The unfixable UN | By Jed Babbin | March 15, 2005
IN ''BLAZING SADDLES" -- probably the funniest movie ever made -- one of the characters Mel Brooks plays is the sexually preoccupied and utterly corrupt Governor LePetomaine. In one scene, the governor, worried about a failing scam, shouts to his assembled cronies that they've got to find a way to save their phony-baloney jobs. Which brings us to Secretary General Kofi Annan and the UN.
Scandal piles on top of scandal, minor officials resign, investigations drag on, and Annan is under personal attack for failing to prevent the enormous corruption that's occurred on his watch. But Annan has nothing to fear. The widespread calls for UN ''reform" all aim at changing small problems. [ ... ]
Americans don't spend a lot of time thinking about the UN. It's something we expect our elected leaders to do. When we do think about it, as the latest Rasmussen poll shows, only about 37 percent of us have a positive opinion of the UN; 63 percent believe Kofi Annan should resign; and among those who follow the news closely, 72 percent believe Saddam Hussein used the UN Oil for Food program to bribe other nations to get their support in the UN.
If more people knew what the UN is doing to influence our lives and freedoms, the percentage of anti-UN feeling among Americans would have been much higher. [ ... ]
There is no way to fix the UN, because to do so would require that the votes of the despots and dictators be taken away and the democracies who are routinely outvoted and shouted down be the only voting members. There's only one solution to the problems of the UN: America must leave and form a new organization of democracies to try to deal with the problems we face together.

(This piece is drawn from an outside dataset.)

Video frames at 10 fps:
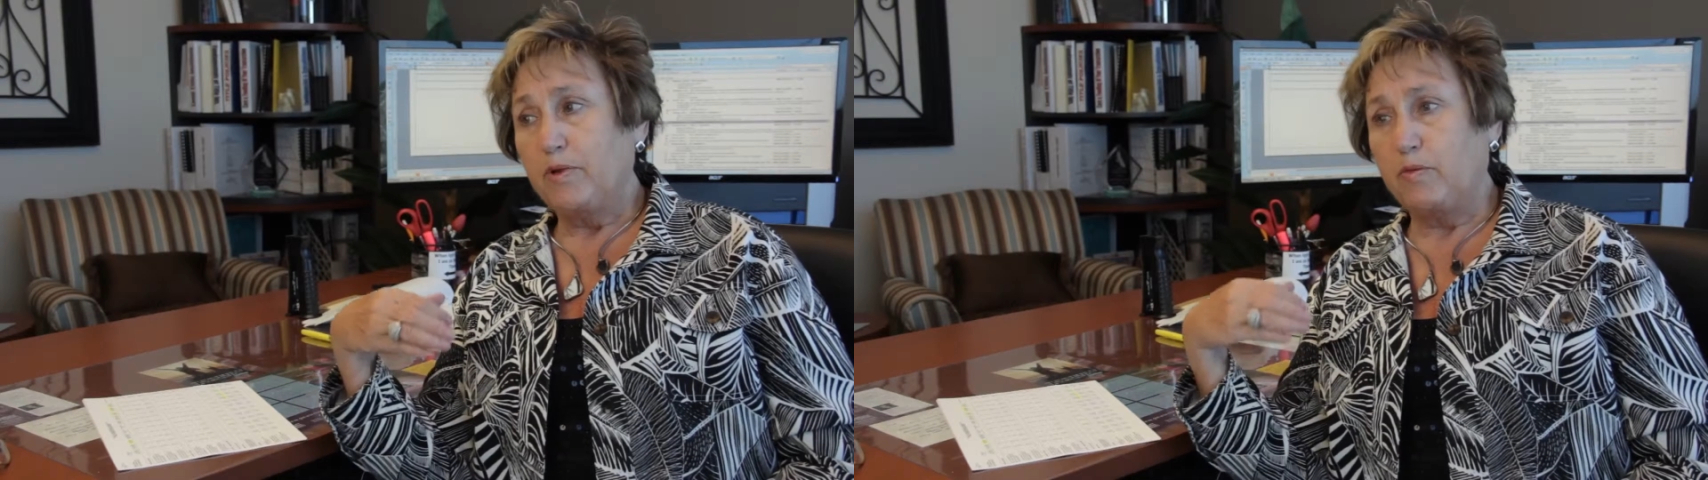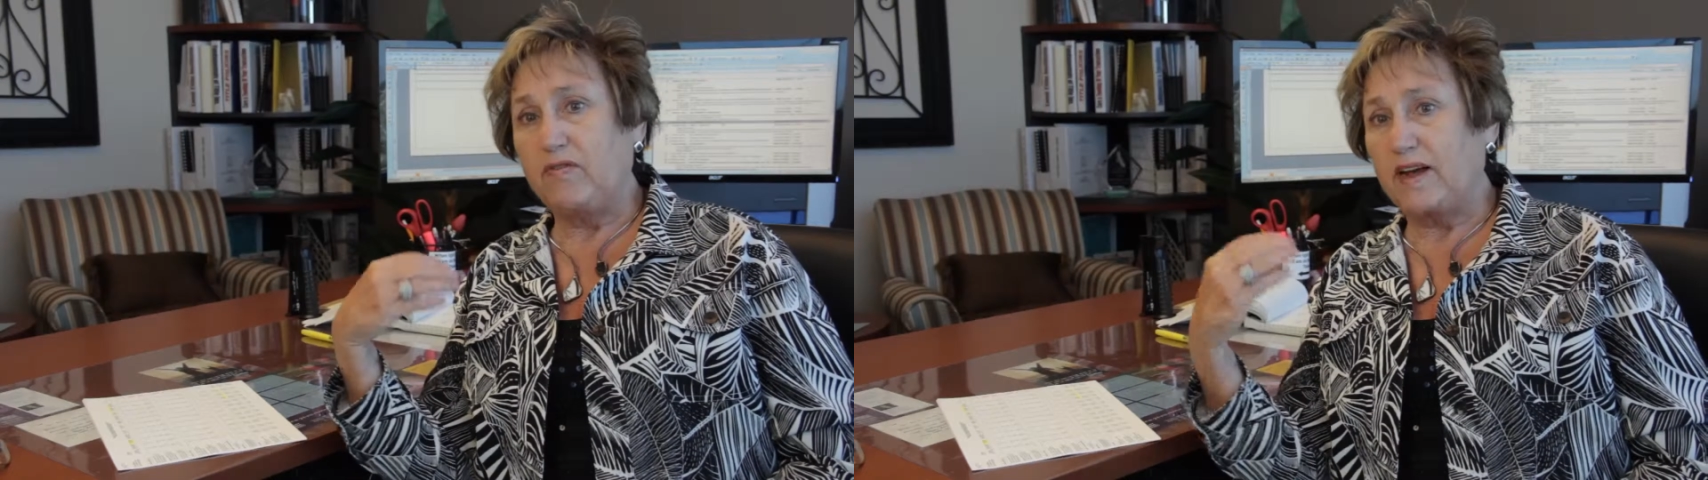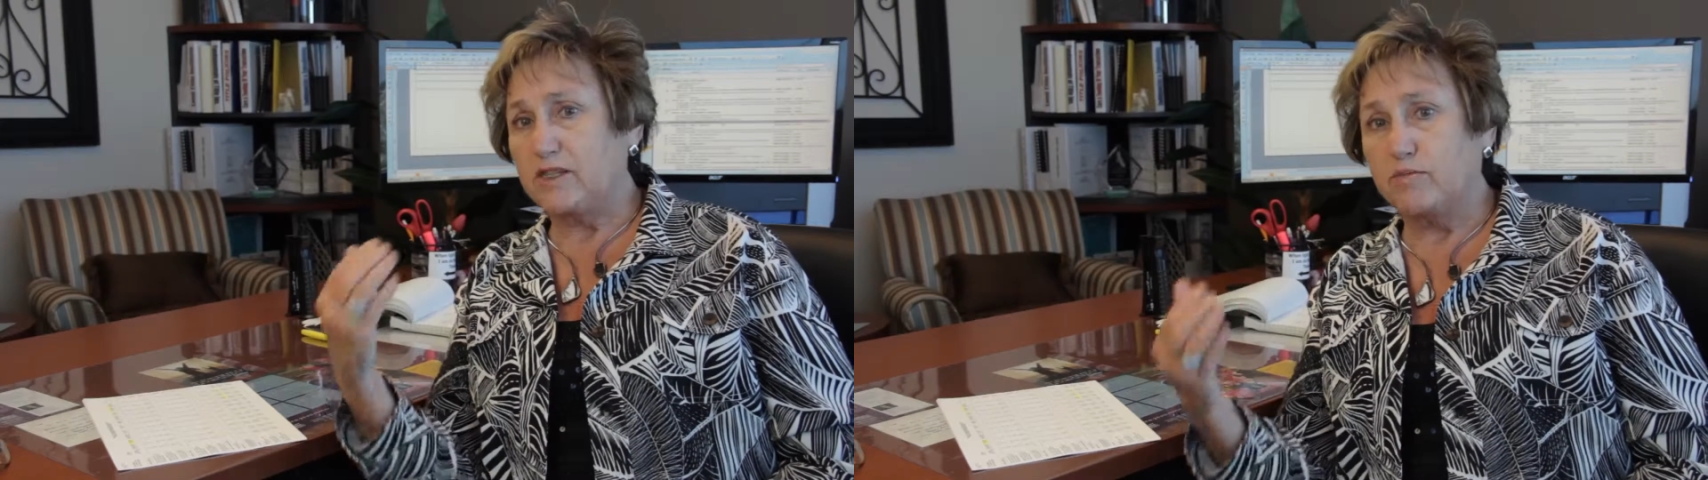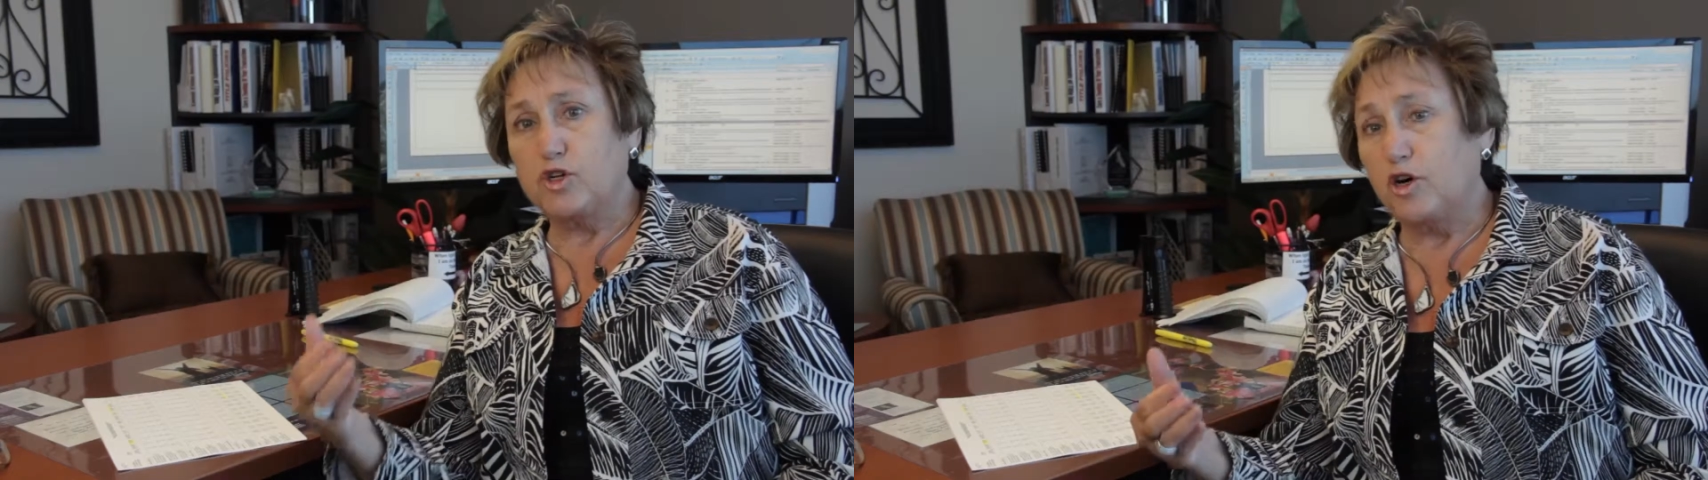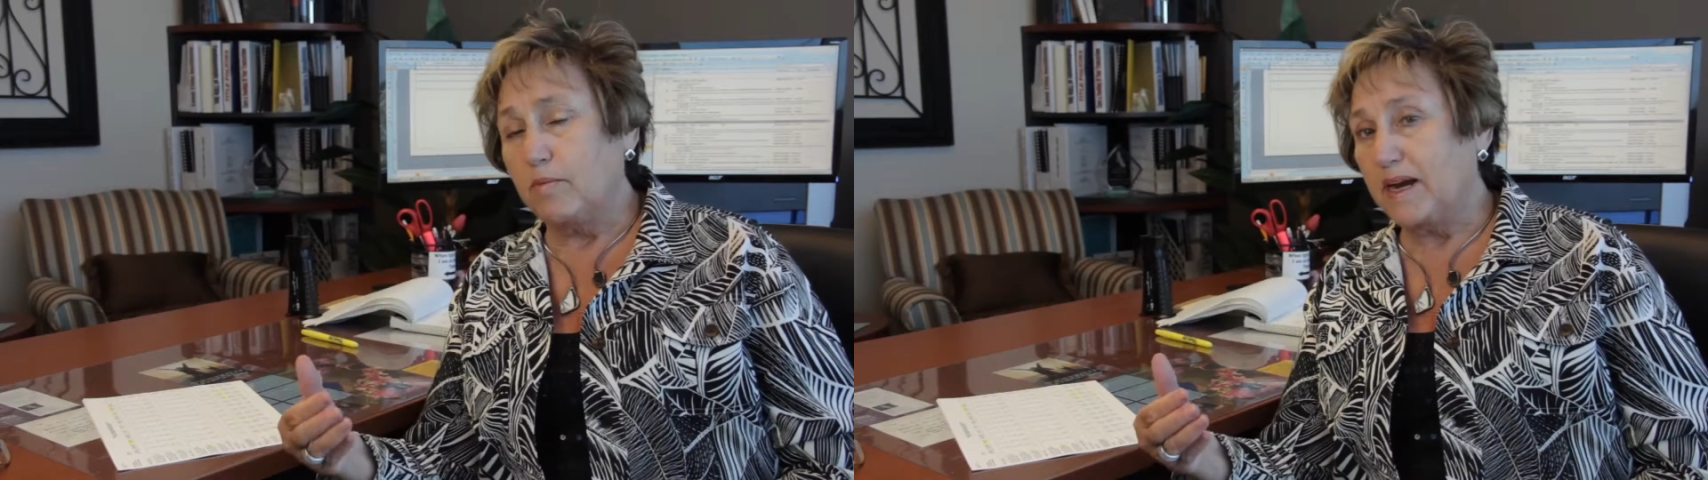We've had some
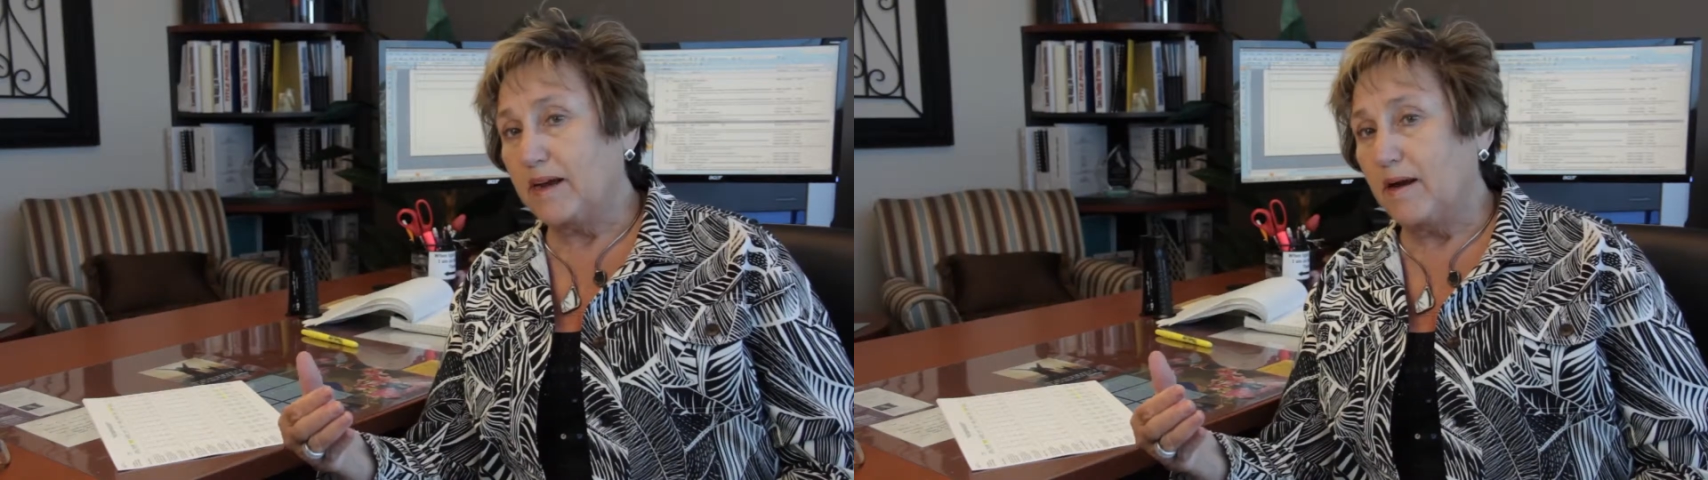termite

Jed Babbin, former undersecretary of defense for President George H.W. Bush, is author of ''Inside the Asylum: Why the U.N. and Old Europe are Worse Than You Think."
© Copyright 2005 The New York Times Company
I believe that the Boston Globe is generally supportive of the United Nations, but evidence is not easy to come by since only the last two days of their archives are free.

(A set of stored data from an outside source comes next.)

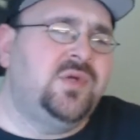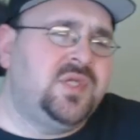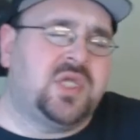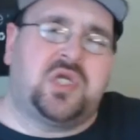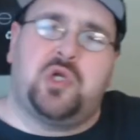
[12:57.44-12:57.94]
There
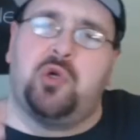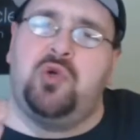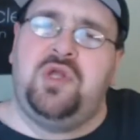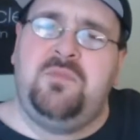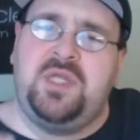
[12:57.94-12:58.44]
is a
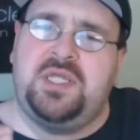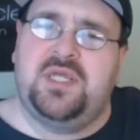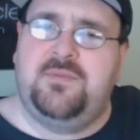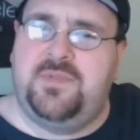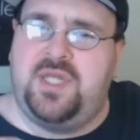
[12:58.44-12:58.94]
creamy
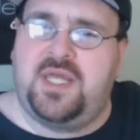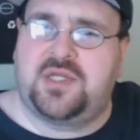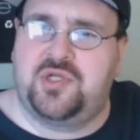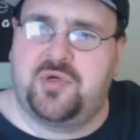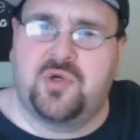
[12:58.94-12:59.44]

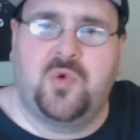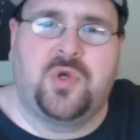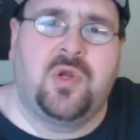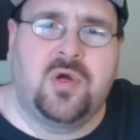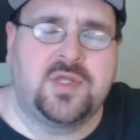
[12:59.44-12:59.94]
subtexture
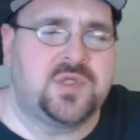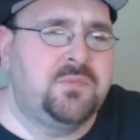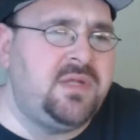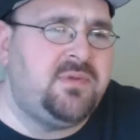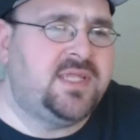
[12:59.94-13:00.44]
going on,
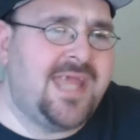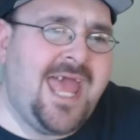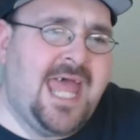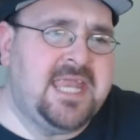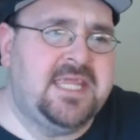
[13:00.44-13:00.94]
so maybe
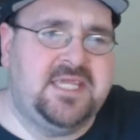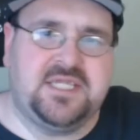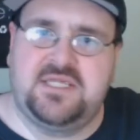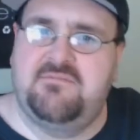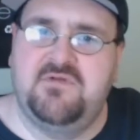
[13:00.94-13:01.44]
that
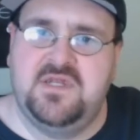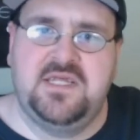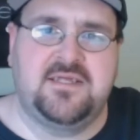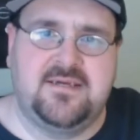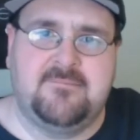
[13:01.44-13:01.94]
is the
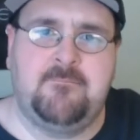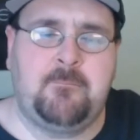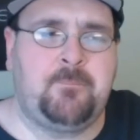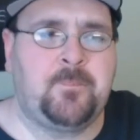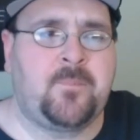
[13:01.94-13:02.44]
vanilla.
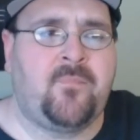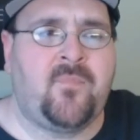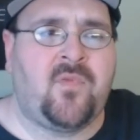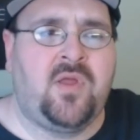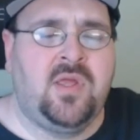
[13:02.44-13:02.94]

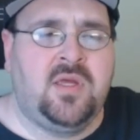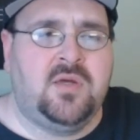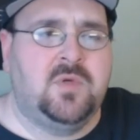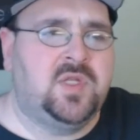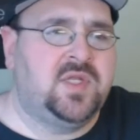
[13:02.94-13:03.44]

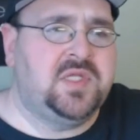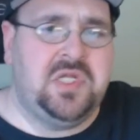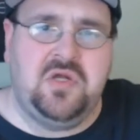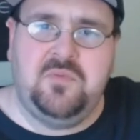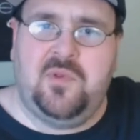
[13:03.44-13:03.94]
But it
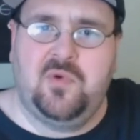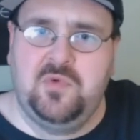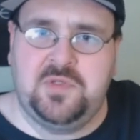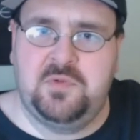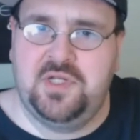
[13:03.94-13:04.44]
doesn't come
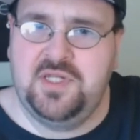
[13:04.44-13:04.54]
through as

Here are two "global hope" items to contrast with the "global hopelessness" oped.
Annan to propose revamp of rights panel | By Reuters | March 14, 2005
UNITED NATIONS -- UN Secretary General Kofi Annan will soon propose changes in the way countries are elected to the top UN human rights watchdog group, to ensure they are rights champions and not despots, an aide said yesterday.
Annan will issue a plan in the coming weeks for ''a complete revamping of the human rights machinery" at the United Nations, said his chief of staff, Mark Malloch Brown.
The goal of the plan would be ''to try and restore the credibility of this and have people on that commission who really are people of stature and reputation and record and come from countries of the same thing, with real human rights standing in the world," Malloch Brown told Fox News yesterday.
Over 180,000 Darfur Deaths in 18 Months -- UN Envoy | By Evelyn Leopold | March 15, 2005
UNITED NATIONS (Reuters) - The U.N. emergency relief coordinator, Jan Egeland, estimates that more than 180,000 people have died in Sudan's Darfur from hunger and disease over the past 18 months, his spokesman said on Monday.
The deaths do not include people killed during ongoing violence in Sudan's arid western region, said spokesman Brian Grogan.
But hope springs eternal:
The U.N. Security Council this week expects to adopt a resolution that would authorize a 10,000-member peacekeeping force in southern Sudan to monitor a landmark accord that ended 21 years of civil war.